Each line from the one holding "[21.00-22.00s]" to the last line of the listing must be set down exactly. No pictures are to be included.

Data records >>
-------------------------

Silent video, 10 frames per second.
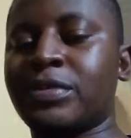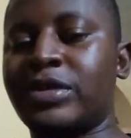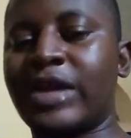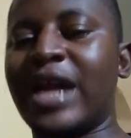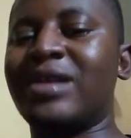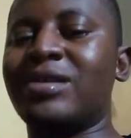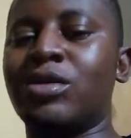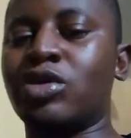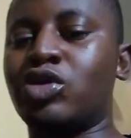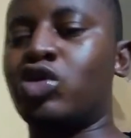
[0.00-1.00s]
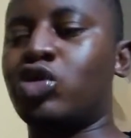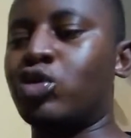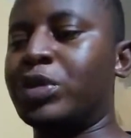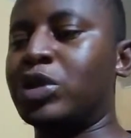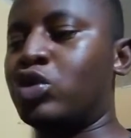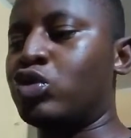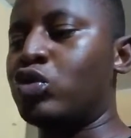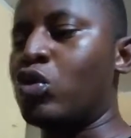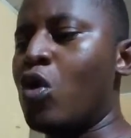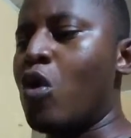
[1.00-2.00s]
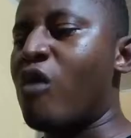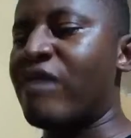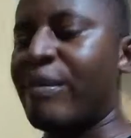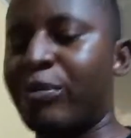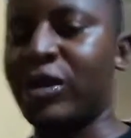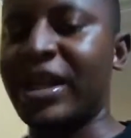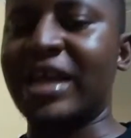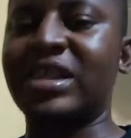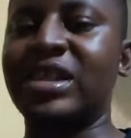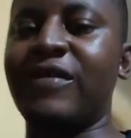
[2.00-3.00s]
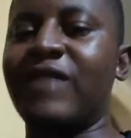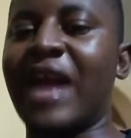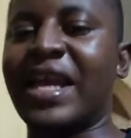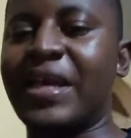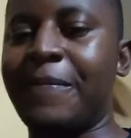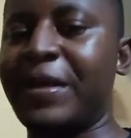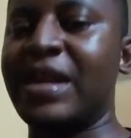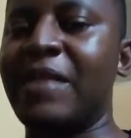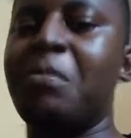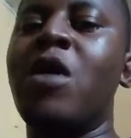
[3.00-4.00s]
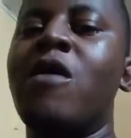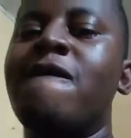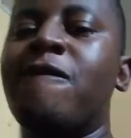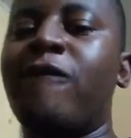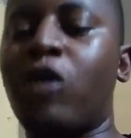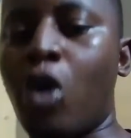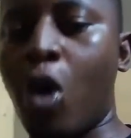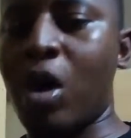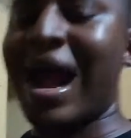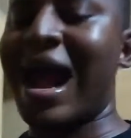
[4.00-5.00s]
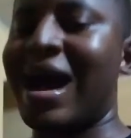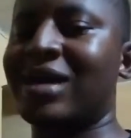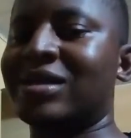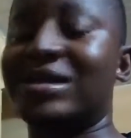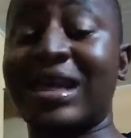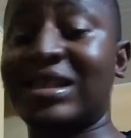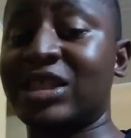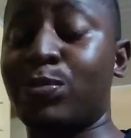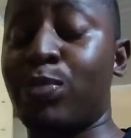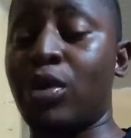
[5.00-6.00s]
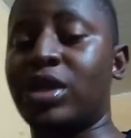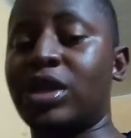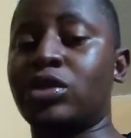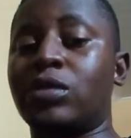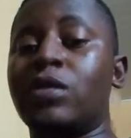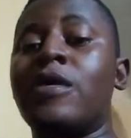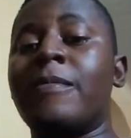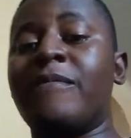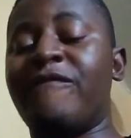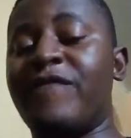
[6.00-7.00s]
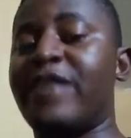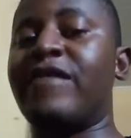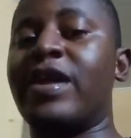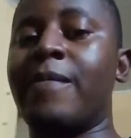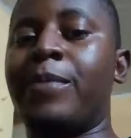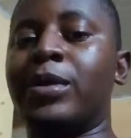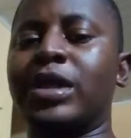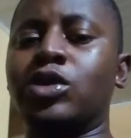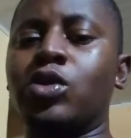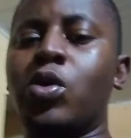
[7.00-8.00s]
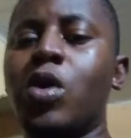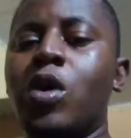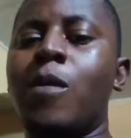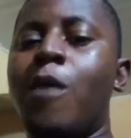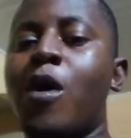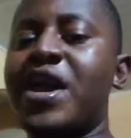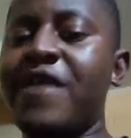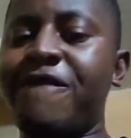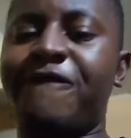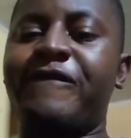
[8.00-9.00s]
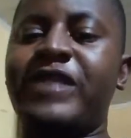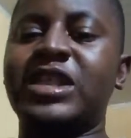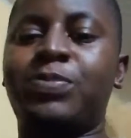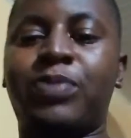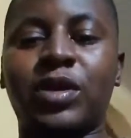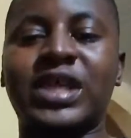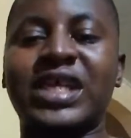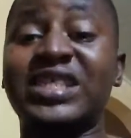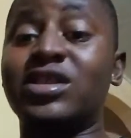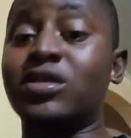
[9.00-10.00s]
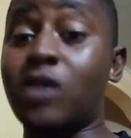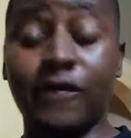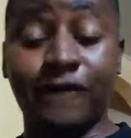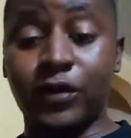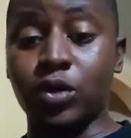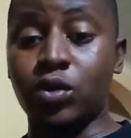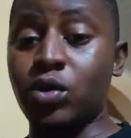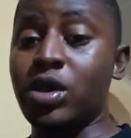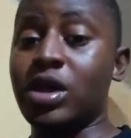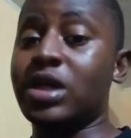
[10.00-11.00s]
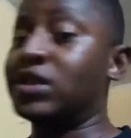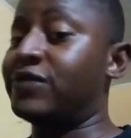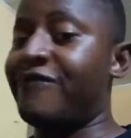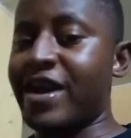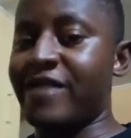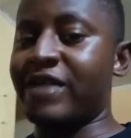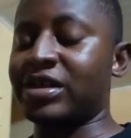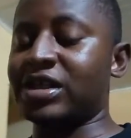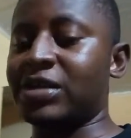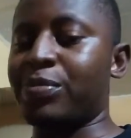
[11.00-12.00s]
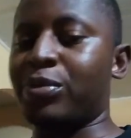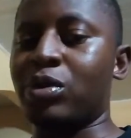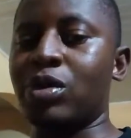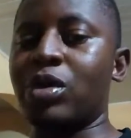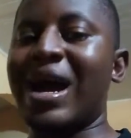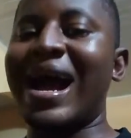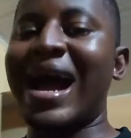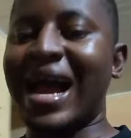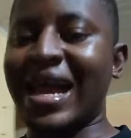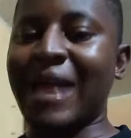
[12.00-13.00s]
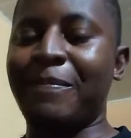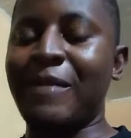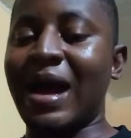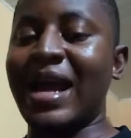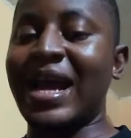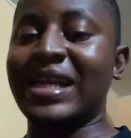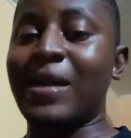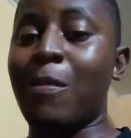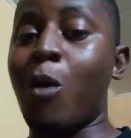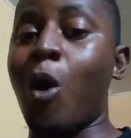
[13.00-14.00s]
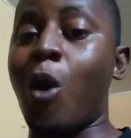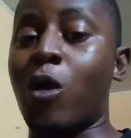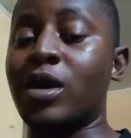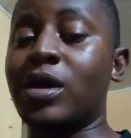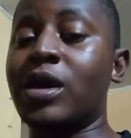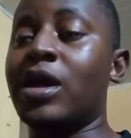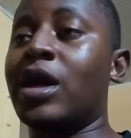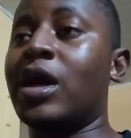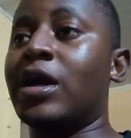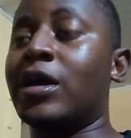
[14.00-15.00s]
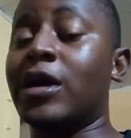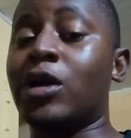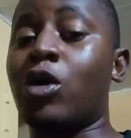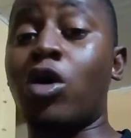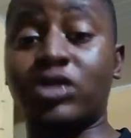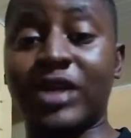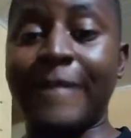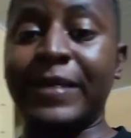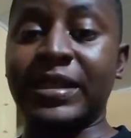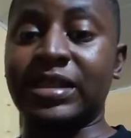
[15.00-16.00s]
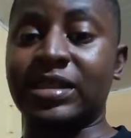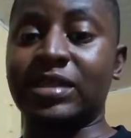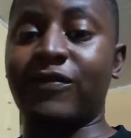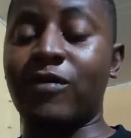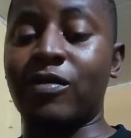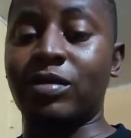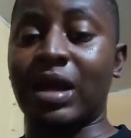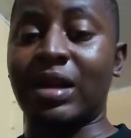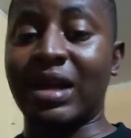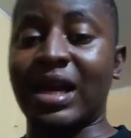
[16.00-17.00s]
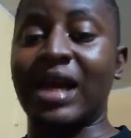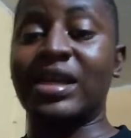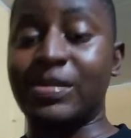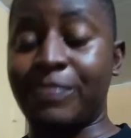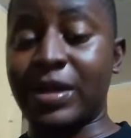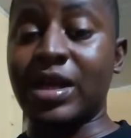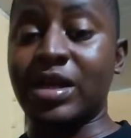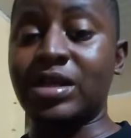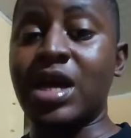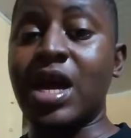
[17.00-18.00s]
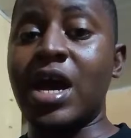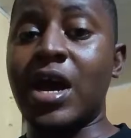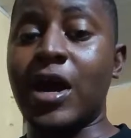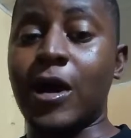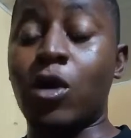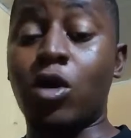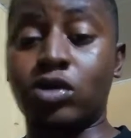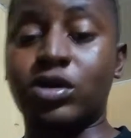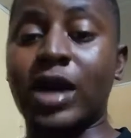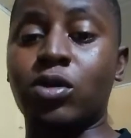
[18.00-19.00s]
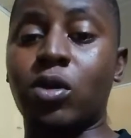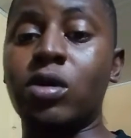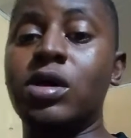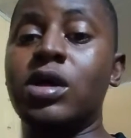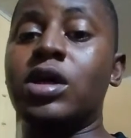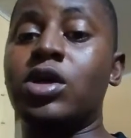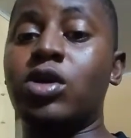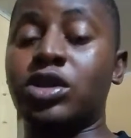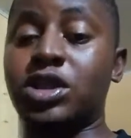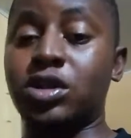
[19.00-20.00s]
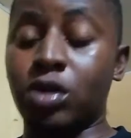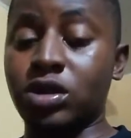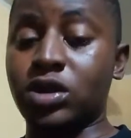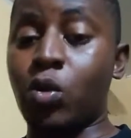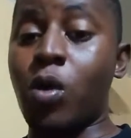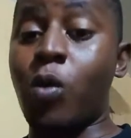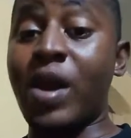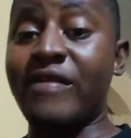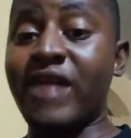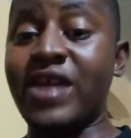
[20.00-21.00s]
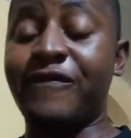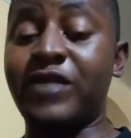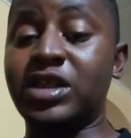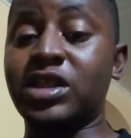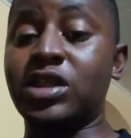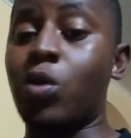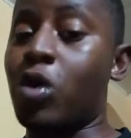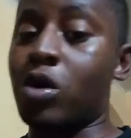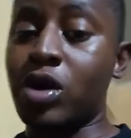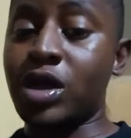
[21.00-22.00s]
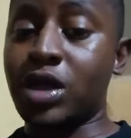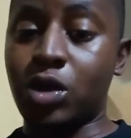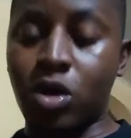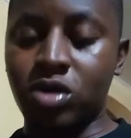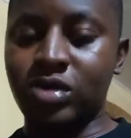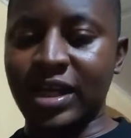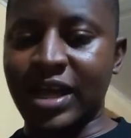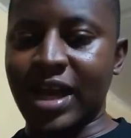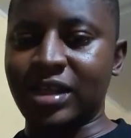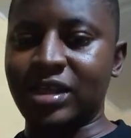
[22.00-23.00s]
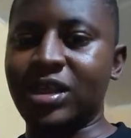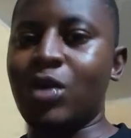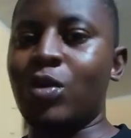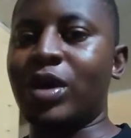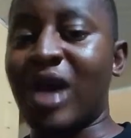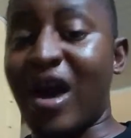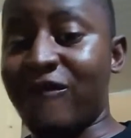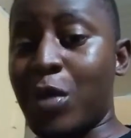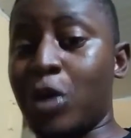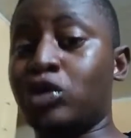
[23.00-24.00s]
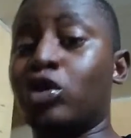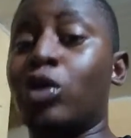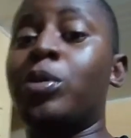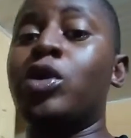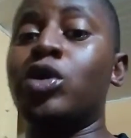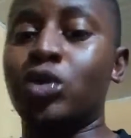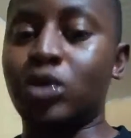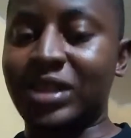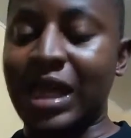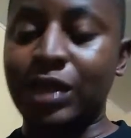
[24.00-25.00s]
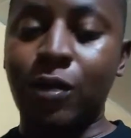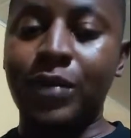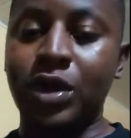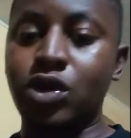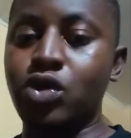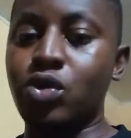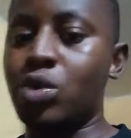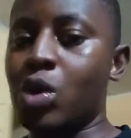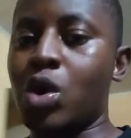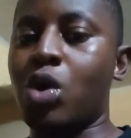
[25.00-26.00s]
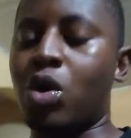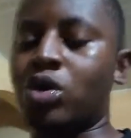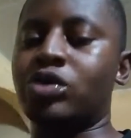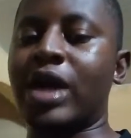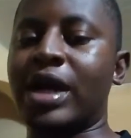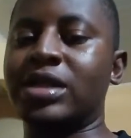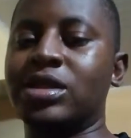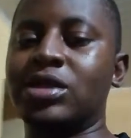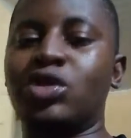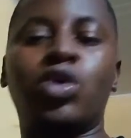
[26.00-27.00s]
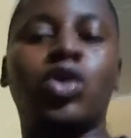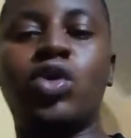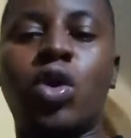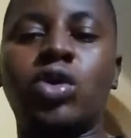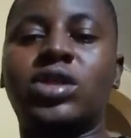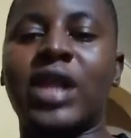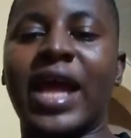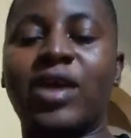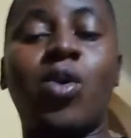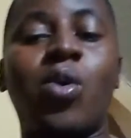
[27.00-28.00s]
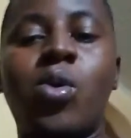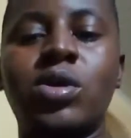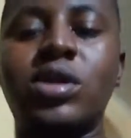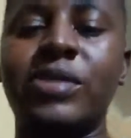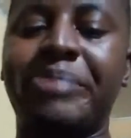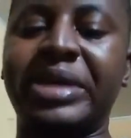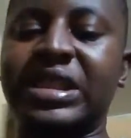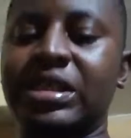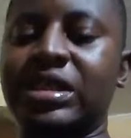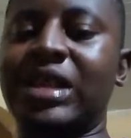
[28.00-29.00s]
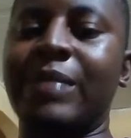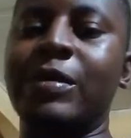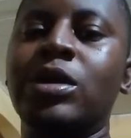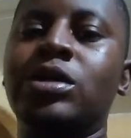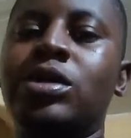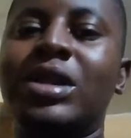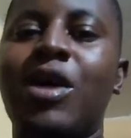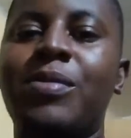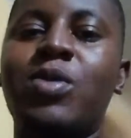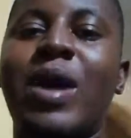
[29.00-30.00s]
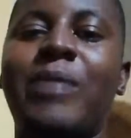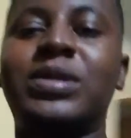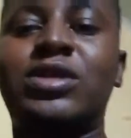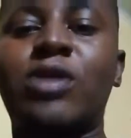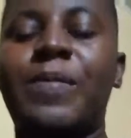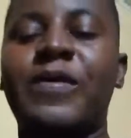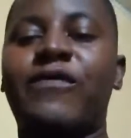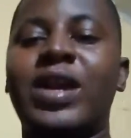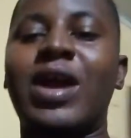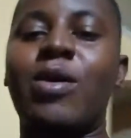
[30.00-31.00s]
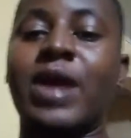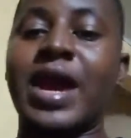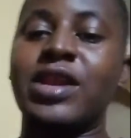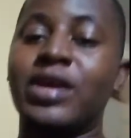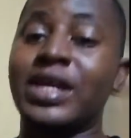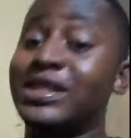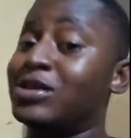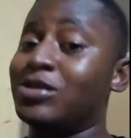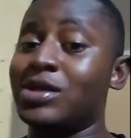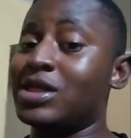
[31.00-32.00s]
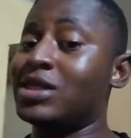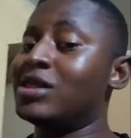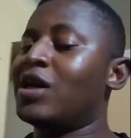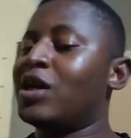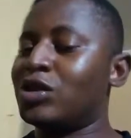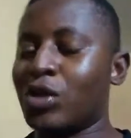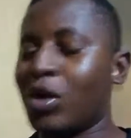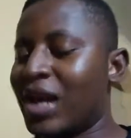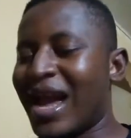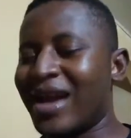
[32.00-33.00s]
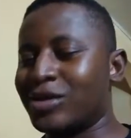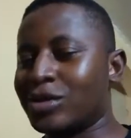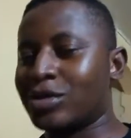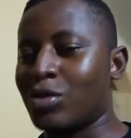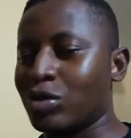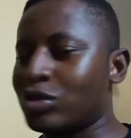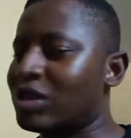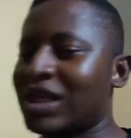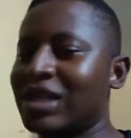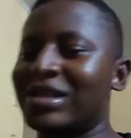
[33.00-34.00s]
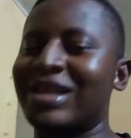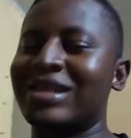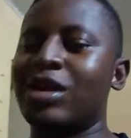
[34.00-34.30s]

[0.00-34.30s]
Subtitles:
Try not to be too overprotective, like keeping them for long hours. That's exploitation. Very, very important. So, but if this process is not for you, it's very, very simple. Hire them on a contract basis, like an independent contractor. He or she does the work. Whenever he finishes the work, the contract ends. When you have more job, you start up a new contract, so you don't like own the person's time. So that will be where I'll be stopping for now. Any other thing you need is online. Just go to the internet.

-------------------------

Reply to the task >>
[21.00-22.00s]
[22.00-23.00s]
[23.00-24.00s]
[24.00-25.00s]
[25.00-26.00s]
[26.00-27.00s]
[27.00-28.00s]
[28.00-29.00s]
[29.00-30.00s]
[30.00-31.00s]
[31.00-32.00s]
[32.00-33.00s]
[33.00-34.00s]
[34.00-34.30s]

[0.00-34.30s]
Subtitles:
Try not to be too overprotective, like keeping them for long hours. That's exploitation. Very, very important. So, but if this process is not for you, it's very, very simple. Hire them on a contract basis, like an independent contractor. He or she does the work. Whenever he finishes the work, the contract ends. When you have more job, you start up a new contract, so you don't like own the person's time. So that will be where I'll be stopping for now. Any other thing you need is online. Just go to the internet.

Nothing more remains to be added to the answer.